Distribution of lamina propria markers FOXP3, MPO and IL‐17, and epithelial markers Ki67 and E‐cadherin in the crypts of normal‐appearing rectal mucosa in MSM. Values for graphs were generated using automated immunohistochemistry and quantitative image analysis. Full‐length hemicrypts (crypt epithelium markers) and regions adjacent to full‐length hemicrypts (lamina propria markers) were analysed separately via tracing the region, followed by automated sectioning and quantification of the optical density of the immunohistochemically labelled biomarker within each section. Each hemicrypt was divided into 50 sub‐sections, denoted along the x‐axis, of average colonocyte width within which biomarker expression was quantified. Optical density values (y‐axis) were averaged across study visits for visual representation. MSM engaging in CRAI are represented by red circles and controls are represented by black circles.

Figure 4

Representative images of dual immunohistochemical detection of the biomarkers in rectal mucosal tissue. Tissue is from MSM engaging in CRAI. The biomarkers were CD4 (green) and FOXP3 (red; panels A–D) and CD4 (green) and IL‐17 (red; panels E–H). Black arrows (D) show the colocalization of CD4 and FOXP3 expression. Panels D and H are enlargements of the outlined boxes in panels C and G, respectively.
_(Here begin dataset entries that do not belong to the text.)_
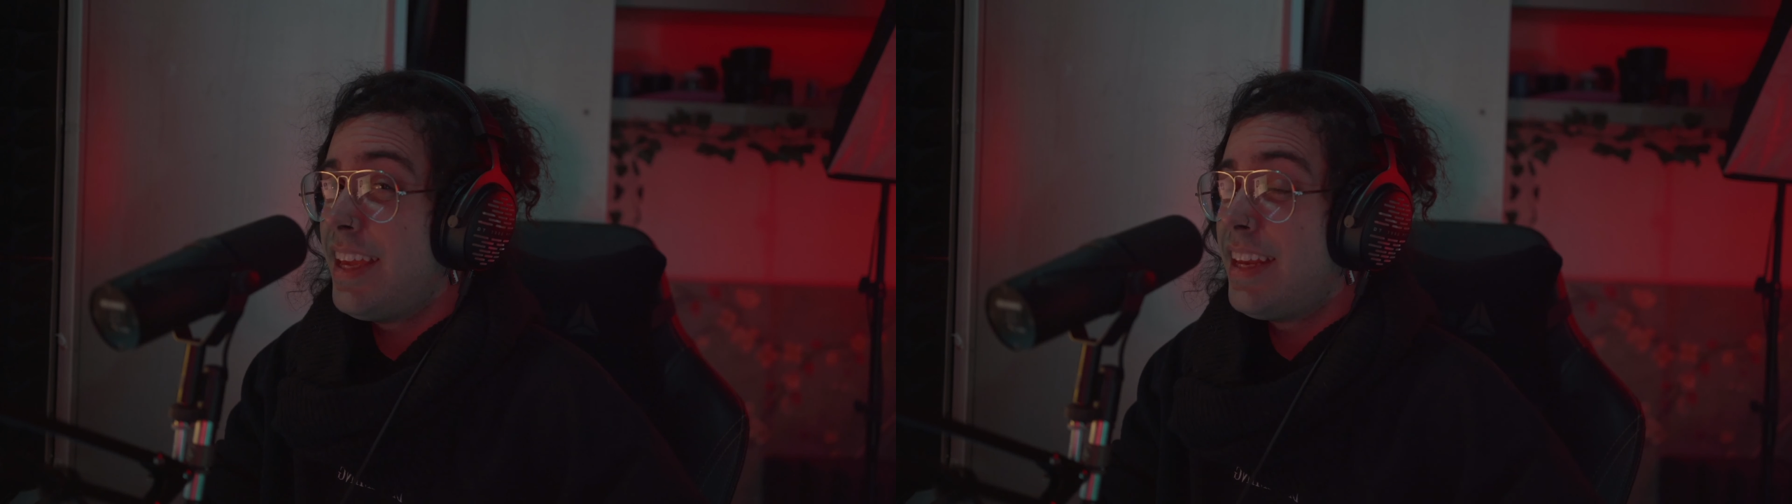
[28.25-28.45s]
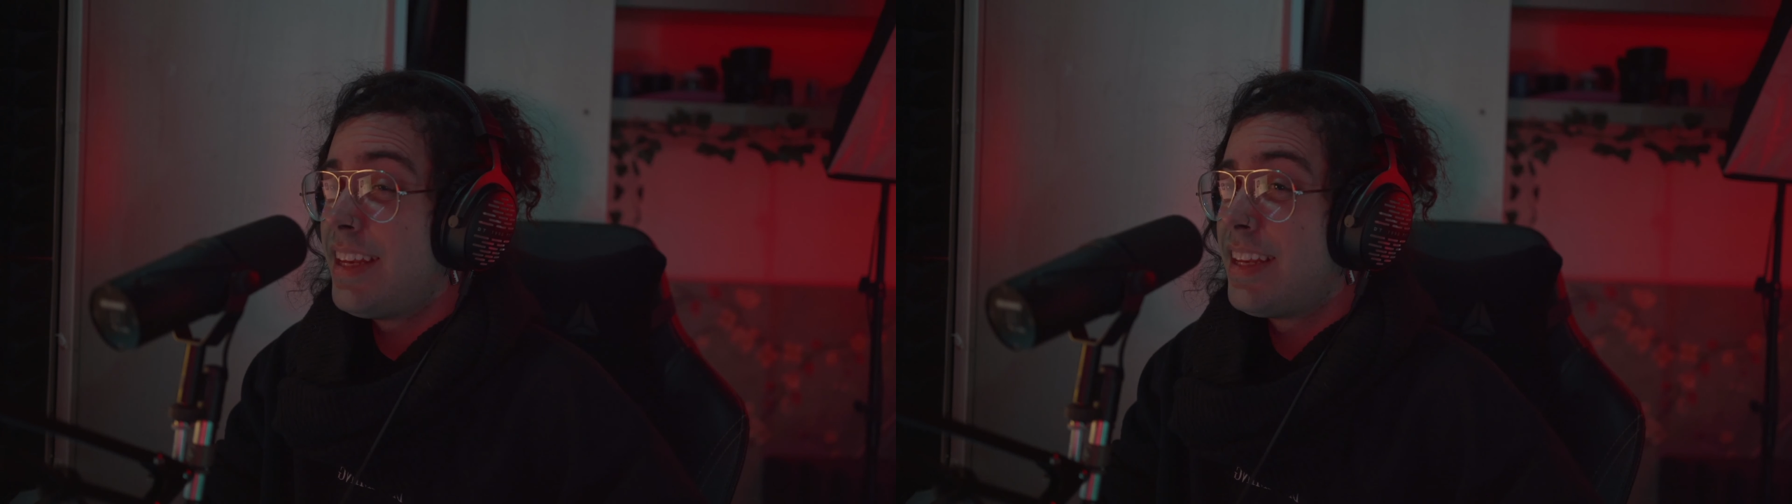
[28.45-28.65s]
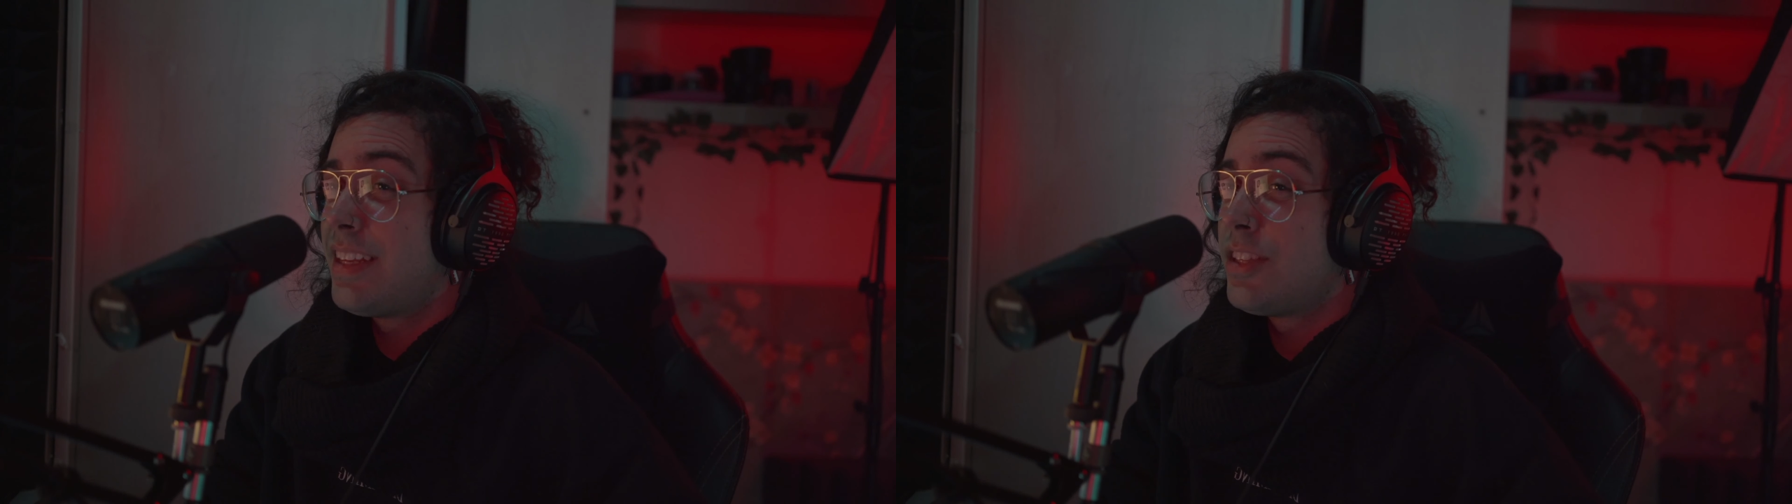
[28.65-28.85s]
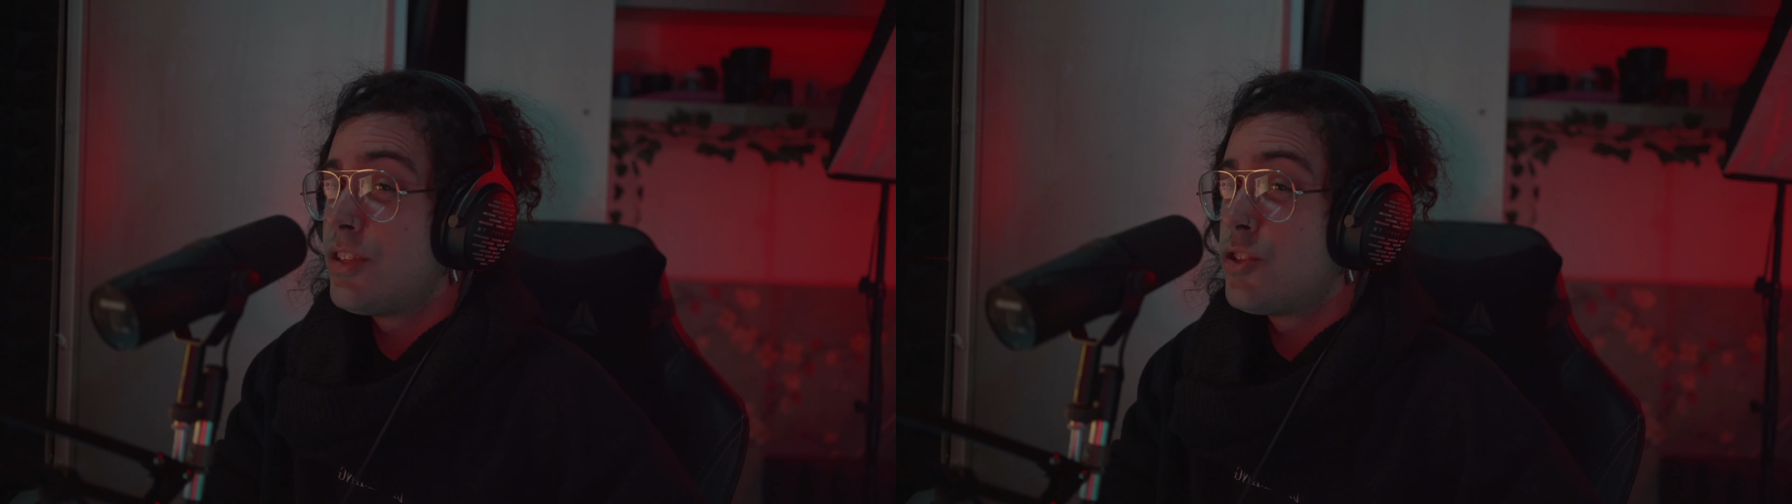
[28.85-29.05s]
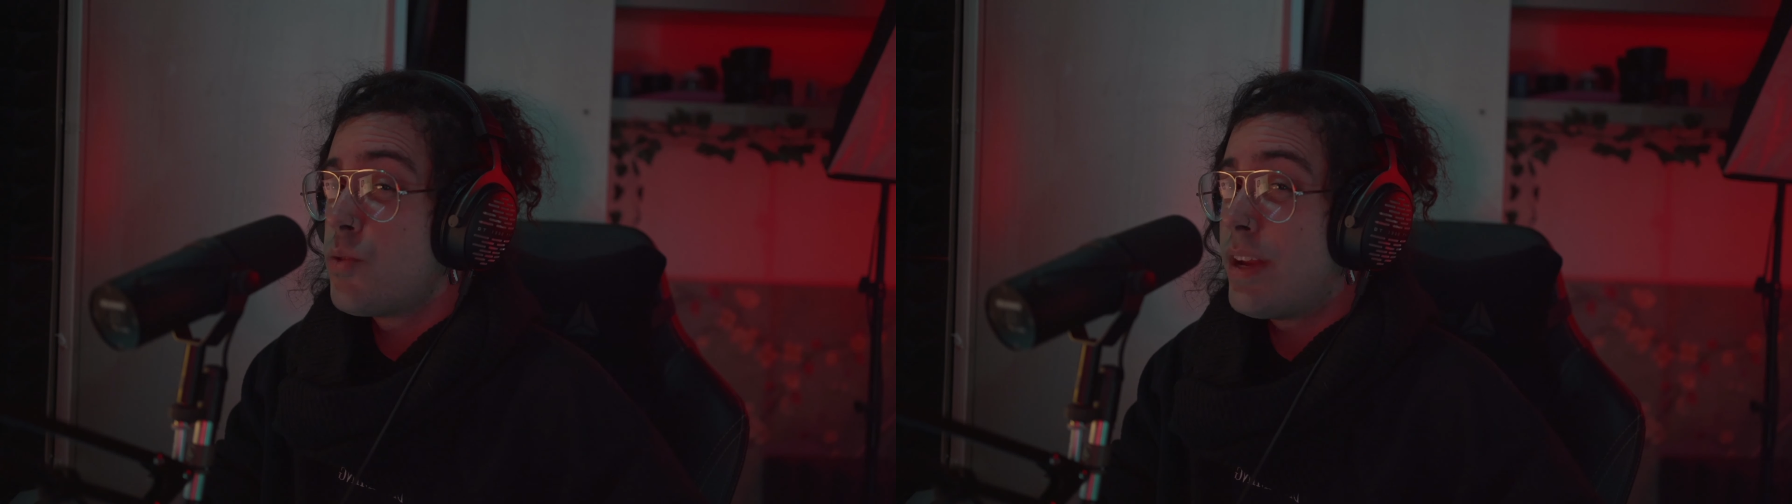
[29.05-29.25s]

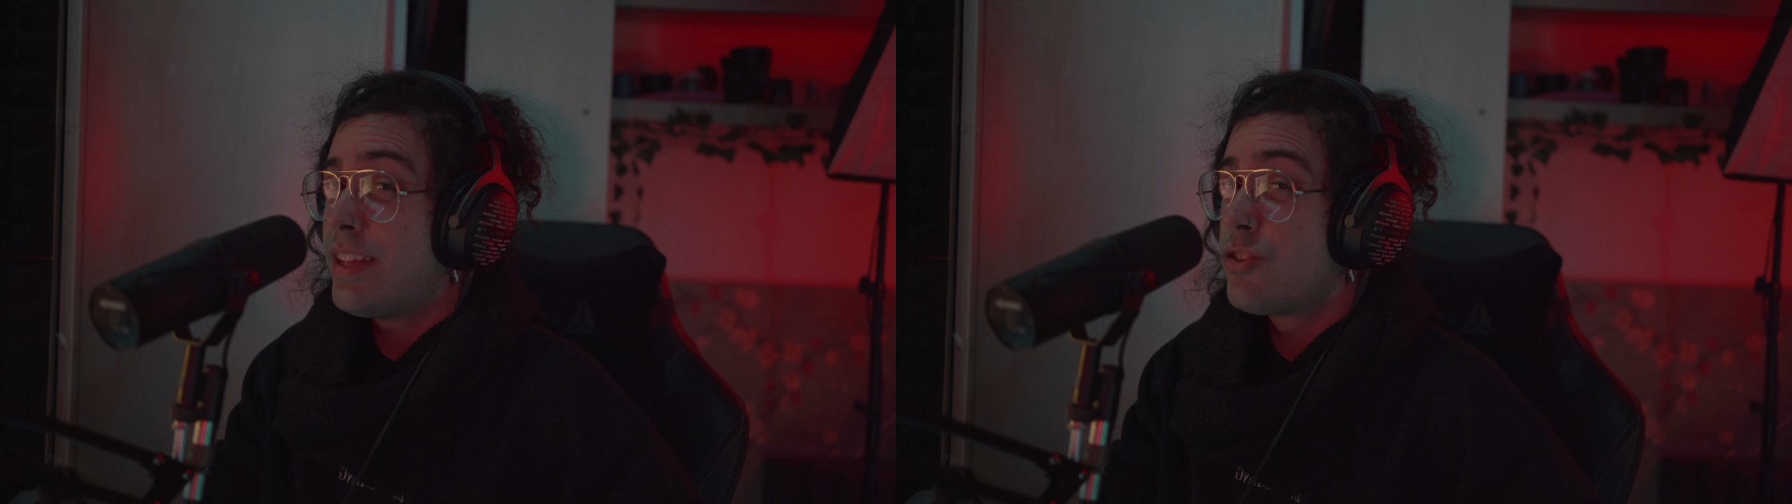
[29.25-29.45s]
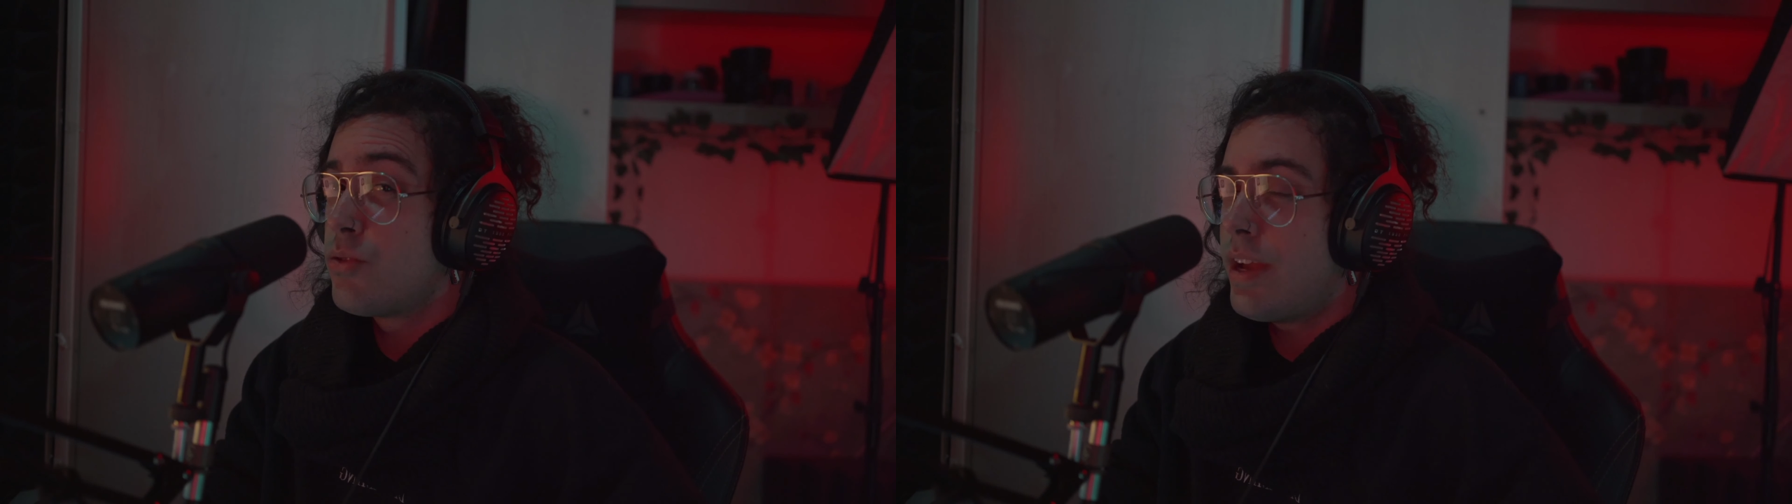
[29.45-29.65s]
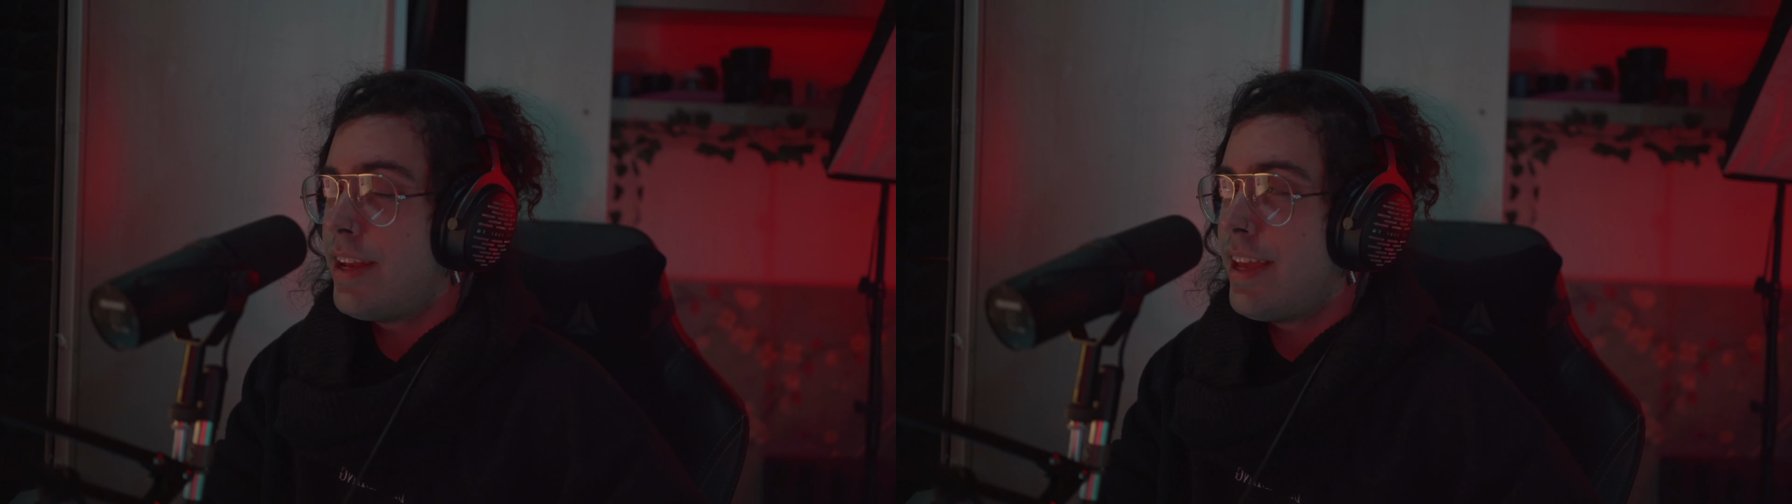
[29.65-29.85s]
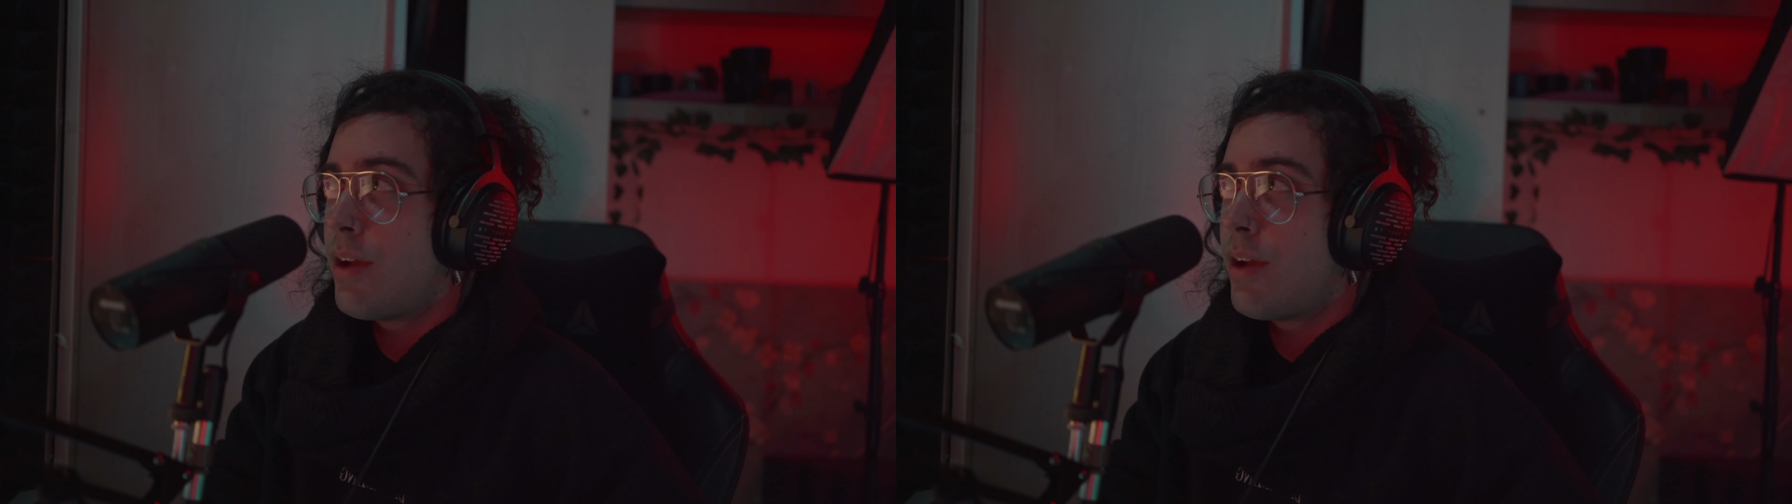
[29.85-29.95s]
In 2020,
Scale bars, 100 μm (A–C and E–G) or 50 μm (D and H).

Figure 5

Principal coordination analysis (PCoA) plots for Bray–Curtis distance, a measure of beta diversity of the microbiome, showing no separation of the low (blue circles) and high (red triangles) biomarker expression groups, which were dichotomized at median expression values. p‐Values represent PERMANOVA test of significance. PC1, or principal coordinate 1, refers to the direction that captures the most variation in microbiome beta diversity. PC2, or principal coordinate 2, refers to the direction that captures the second‐most variation in microbiome beta diversity.